● WHAT IS BEING ASKED
The complete listing should be copied out exactly.

* * * * *

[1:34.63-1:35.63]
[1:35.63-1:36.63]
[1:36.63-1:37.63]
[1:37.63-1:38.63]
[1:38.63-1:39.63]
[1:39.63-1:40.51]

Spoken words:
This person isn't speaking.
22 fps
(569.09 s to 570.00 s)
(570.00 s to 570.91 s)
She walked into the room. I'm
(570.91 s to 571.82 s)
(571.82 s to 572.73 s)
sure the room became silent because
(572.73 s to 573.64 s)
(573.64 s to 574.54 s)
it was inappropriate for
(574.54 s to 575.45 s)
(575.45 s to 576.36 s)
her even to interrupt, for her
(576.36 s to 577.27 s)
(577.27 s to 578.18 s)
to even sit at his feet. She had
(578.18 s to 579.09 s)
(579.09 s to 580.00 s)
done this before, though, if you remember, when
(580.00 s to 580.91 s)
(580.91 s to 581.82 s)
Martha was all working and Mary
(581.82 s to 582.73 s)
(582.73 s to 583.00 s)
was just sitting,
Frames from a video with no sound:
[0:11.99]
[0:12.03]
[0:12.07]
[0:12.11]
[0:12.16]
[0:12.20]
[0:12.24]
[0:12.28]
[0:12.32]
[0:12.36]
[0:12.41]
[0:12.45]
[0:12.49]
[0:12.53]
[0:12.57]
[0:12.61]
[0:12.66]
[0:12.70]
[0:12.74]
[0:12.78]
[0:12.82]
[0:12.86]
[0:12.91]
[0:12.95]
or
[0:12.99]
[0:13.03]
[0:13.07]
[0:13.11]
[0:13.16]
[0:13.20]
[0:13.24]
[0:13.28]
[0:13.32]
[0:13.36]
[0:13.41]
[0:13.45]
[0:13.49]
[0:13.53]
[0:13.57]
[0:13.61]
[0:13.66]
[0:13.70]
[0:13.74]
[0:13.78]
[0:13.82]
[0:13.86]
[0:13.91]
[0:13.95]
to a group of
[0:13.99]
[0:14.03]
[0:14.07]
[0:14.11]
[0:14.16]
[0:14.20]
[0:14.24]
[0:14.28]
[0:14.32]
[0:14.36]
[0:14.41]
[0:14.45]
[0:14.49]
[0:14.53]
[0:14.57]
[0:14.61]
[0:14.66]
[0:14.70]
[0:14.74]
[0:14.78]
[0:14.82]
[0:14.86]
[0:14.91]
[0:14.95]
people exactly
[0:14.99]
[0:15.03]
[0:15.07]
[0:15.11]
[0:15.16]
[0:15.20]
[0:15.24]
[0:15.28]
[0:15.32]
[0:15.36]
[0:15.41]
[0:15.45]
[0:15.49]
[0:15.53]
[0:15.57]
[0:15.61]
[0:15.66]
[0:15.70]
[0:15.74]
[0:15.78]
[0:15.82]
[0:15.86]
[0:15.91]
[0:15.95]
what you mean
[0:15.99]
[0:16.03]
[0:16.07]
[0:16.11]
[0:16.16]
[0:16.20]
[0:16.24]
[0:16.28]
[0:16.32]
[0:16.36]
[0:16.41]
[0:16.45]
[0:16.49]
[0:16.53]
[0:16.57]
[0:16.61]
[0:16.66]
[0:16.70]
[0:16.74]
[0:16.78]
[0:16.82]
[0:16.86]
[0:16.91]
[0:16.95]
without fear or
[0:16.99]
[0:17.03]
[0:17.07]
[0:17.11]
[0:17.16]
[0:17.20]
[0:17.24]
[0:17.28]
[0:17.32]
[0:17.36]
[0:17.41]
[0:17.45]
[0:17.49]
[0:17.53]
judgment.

* * * * *

● REPLY TO THE EXERCISE
[1:34.63-1:35.63]
[1:35.63-1:36.63]
[1:36.63-1:37.63]
[1:37.63-1:38.63]
[1:38.63-1:39.63]
[1:39.63-1:40.51]

Spoken words:
This person isn't speaking.
22 fps
(569.09 s to 570.00 s)
(570.00 s to 570.91 s)
She walked into the room. I'm
(570.91 s to 571.82 s)
(571.82 s to 572.73 s)
sure the room became silent because
(572.73 s to 573.64 s)
(573.64 s to 574.54 s)
it was inappropriate for
(574.54 s to 575.45 s)
(575.45 s to 576.36 s)
her even to interrupt, for her
(576.36 s to 577.27 s)
(577.27 s to 578.18 s)
to even sit at his feet. She had
(578.18 s to 579.09 s)
(579.09 s to 580.00 s)
done this before, though, if you remember, when
(580.00 s to 580.91 s)
(580.91 s to 581.82 s)
Martha was all working and Mary
(581.82 s to 582.73 s)
(582.73 s to 583.00 s)
was just sitting,
Frames from a video with no sound:
[0:11.99]
[0:12.03]
[0:12.07]
[0:12.11]
[0:12.16]
[0:12.20]
[0:12.24]
[0:12.28]
[0:12.32]
[0:12.36]
[0:12.41]
[0:12.45]
[0:12.49]
[0:12.53]
[0:12.57]
[0:12.61]
[0:12.66]
[0:12.70]
[0:12.74]
[0:12.78]
[0:12.82]
[0:12.86]
[0:12.91]
[0:12.95]
or
[0:12.99]
[0:13.03]
[0:13.07]
[0:13.11]
[0:13.16]
[0:13.20]
[0:13.24]
[0:13.28]
[0:13.32]
[0:13.36]
[0:13.41]
[0:13.45]
[0:13.49]
[0:13.53]
[0:13.57]
[0:13.61]
[0:13.66]
[0:13.70]
[0:13.74]
[0:13.78]
[0:13.82]
[0:13.86]
[0:13.91]
[0:13.95]
to a group of
[0:13.99]
[0:14.03]
[0:14.07]
[0:14.11]
[0:14.16]
[0:14.20]
[0:14.24]
[0:14.28]
[0:14.32]
[0:14.36]
[0:14.41]
[0:14.45]
[0:14.49]
[0:14.53]
[0:14.57]
[0:14.61]
[0:14.66]
[0:14.70]
[0:14.74]
[0:14.78]
[0:14.82]
[0:14.86]
[0:14.91]
[0:14.95]
people exactly
[0:14.99]
[0:15.03]
[0:15.07]
[0:15.11]
[0:15.16]
[0:15.20]
[0:15.24]
[0:15.28]
[0:15.32]
[0:15.36]
[0:15.41]
[0:15.45]
[0:15.49]
[0:15.53]
[0:15.57]
[0:15.61]
[0:15.66]
[0:15.70]
[0:15.74]
[0:15.78]
[0:15.82]
[0:15.86]
[0:15.91]
[0:15.95]
what you mean
[0:15.99]
[0:16.03]
[0:16.07]
[0:16.11]
[0:16.16]
[0:16.20]
[0:16.24]
[0:16.28]
[0:16.32]
[0:16.36]
[0:16.41]
[0:16.45]
[0:16.49]
[0:16.53]
[0:16.57]
[0:16.61]
[0:16.66]
[0:16.70]
[0:16.74]
[0:16.78]
[0:16.82]
[0:16.86]
[0:16.91]
[0:16.95]
without fear or
[0:16.99]
[0:17.03]
[0:17.07]
[0:17.11]
[0:17.16]
[0:17.20]
[0:17.24]
[0:17.28]
[0:17.32]
[0:17.36]
[0:17.41]
[0:17.45]
[0:17.49]
[0:17.53]
judgment.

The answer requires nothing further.